* **SUPPLIED INFORMATION**
== Segment start ==

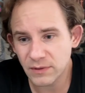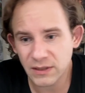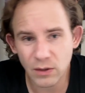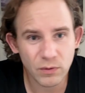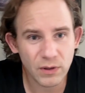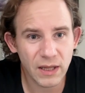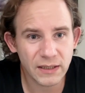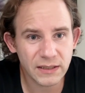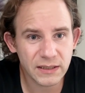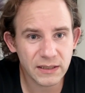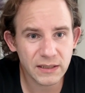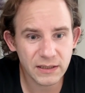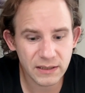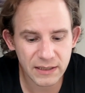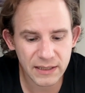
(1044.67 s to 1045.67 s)
So let's
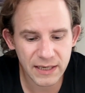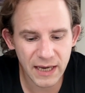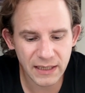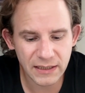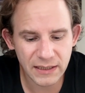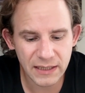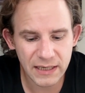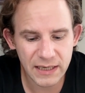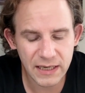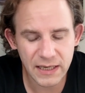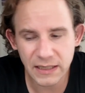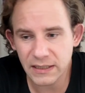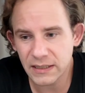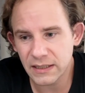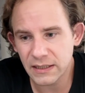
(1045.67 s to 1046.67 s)
get
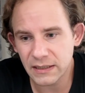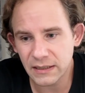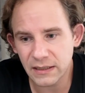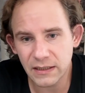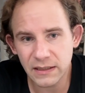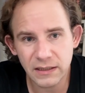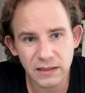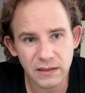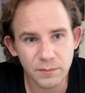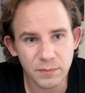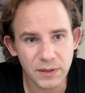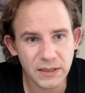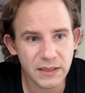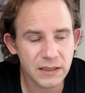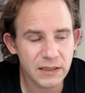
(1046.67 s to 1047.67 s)
in a little
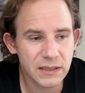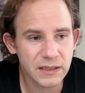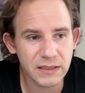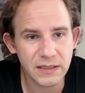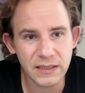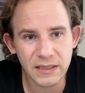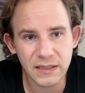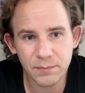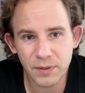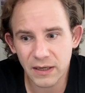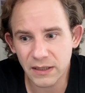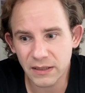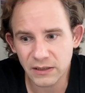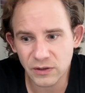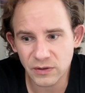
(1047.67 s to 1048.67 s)
bit
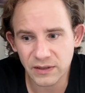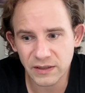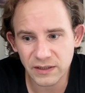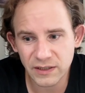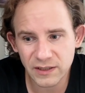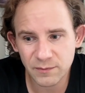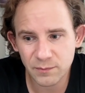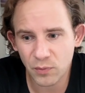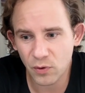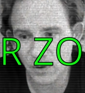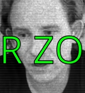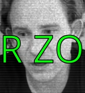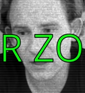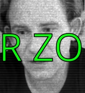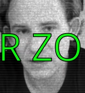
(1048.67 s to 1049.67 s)
deeper into the
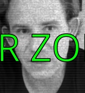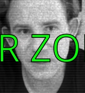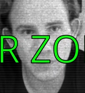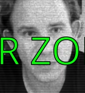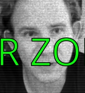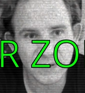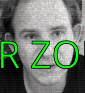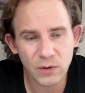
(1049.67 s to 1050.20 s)
spoiler zone.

== Segment end ==

* **ACTION ITEM**
Omit every picture, and otherwise quote the entries exactly.

* **RESPONSE TO THE EXERCISE**
(1044.67 s to 1045.67 s)
So let's
(1045.67 s to 1046.67 s)
get
(1046.67 s to 1047.67 s)
in a little
(1047.67 s to 1048.67 s)
bit
(1048.67 s to 1049.67 s)
deeper into the
(1049.67 s to 1050.20 s)
spoiler zone.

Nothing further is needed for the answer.